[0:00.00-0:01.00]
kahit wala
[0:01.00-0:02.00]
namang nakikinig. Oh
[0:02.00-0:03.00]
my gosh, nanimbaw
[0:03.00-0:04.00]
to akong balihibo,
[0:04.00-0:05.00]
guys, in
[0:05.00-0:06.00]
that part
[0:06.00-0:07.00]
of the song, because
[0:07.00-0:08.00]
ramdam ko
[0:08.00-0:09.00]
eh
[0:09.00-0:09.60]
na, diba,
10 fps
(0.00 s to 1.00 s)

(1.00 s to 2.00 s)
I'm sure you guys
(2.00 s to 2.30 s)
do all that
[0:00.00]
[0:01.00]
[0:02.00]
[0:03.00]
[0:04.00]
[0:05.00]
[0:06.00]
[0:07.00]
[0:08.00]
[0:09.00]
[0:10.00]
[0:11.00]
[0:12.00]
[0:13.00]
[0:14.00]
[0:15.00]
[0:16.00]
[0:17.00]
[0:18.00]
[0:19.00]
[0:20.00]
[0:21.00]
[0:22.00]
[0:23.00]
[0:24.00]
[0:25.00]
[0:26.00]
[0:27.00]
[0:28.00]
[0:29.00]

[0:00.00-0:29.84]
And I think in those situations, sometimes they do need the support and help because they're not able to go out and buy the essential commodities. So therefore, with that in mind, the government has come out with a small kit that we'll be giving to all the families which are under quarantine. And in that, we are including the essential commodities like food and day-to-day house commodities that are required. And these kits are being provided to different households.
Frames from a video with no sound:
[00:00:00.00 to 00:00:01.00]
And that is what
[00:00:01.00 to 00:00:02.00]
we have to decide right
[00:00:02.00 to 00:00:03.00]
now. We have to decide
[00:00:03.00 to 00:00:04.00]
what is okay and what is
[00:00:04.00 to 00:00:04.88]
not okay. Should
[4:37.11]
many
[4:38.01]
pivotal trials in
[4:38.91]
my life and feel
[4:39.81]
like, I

++++++++

Your instructions -> Your task is to transcribe all of the entries word for word.

Solution to this exercise ->
[0:00.00-0:01.00]
kahit wala
[0:01.00-0:02.00]
namang nakikinig. Oh
[0:02.00-0:03.00]
my gosh, nanimbaw
[0:03.00-0:04.00]
to akong balihibo,
[0:04.00-0:05.00]
guys, in
[0:05.00-0:06.00]
that part
[0:06.00-0:07.00]
of the song, because
[0:07.00-0:08.00]
ramdam ko
[0:08.00-0:09.00]
eh
[0:09.00-0:09.60]
na, diba,
10 fps
(0.00 s to 1.00 s)

(1.00 s to 2.00 s)
I'm sure you guys
(2.00 s to 2.30 s)
do all that
[0:00.00]
[0:01.00]
[0:02.00]
[0:03.00]
[0:04.00]
[0:05.00]
[0:06.00]
[0:07.00]
[0:08.00]
[0:09.00]
[0:10.00]
[0:11.00]
[0:12.00]
[0:13.00]
[0:14.00]
[0:15.00]
[0:16.00]
[0:17.00]
[0:18.00]
[0:19.00]
[0:20.00]
[0:21.00]
[0:22.00]
[0:23.00]
[0:24.00]
[0:25.00]
[0:26.00]
[0:27.00]
[0:28.00]
[0:29.00]

[0:00.00-0:29.84]
And I think in those situations, sometimes they do need the support and help because they're not able to go out and buy the essential commodities. So therefore, with that in mind, the government has come out with a small kit that we'll be giving to all the families which are under quarantine. And in that, we are including the essential commodities like food and day-to-day house commodities that are required. And these kits are being provided to different households.
Frames from a video with no sound:
[00:00:00.00 to 00:00:01.00]
And that is what
[00:00:01.00 to 00:00:02.00]
we have to decide right
[00:00:02.00 to 00:00:03.00]
now. We have to decide
[00:00:03.00 to 00:00:04.00]
what is okay and what is
[00:00:04.00 to 00:00:04.88]
not okay. Should
[4:37.11]
many
[4:38.01]
pivotal trials in
[4:38.91]
my life and feel
[4:39.81]
like, I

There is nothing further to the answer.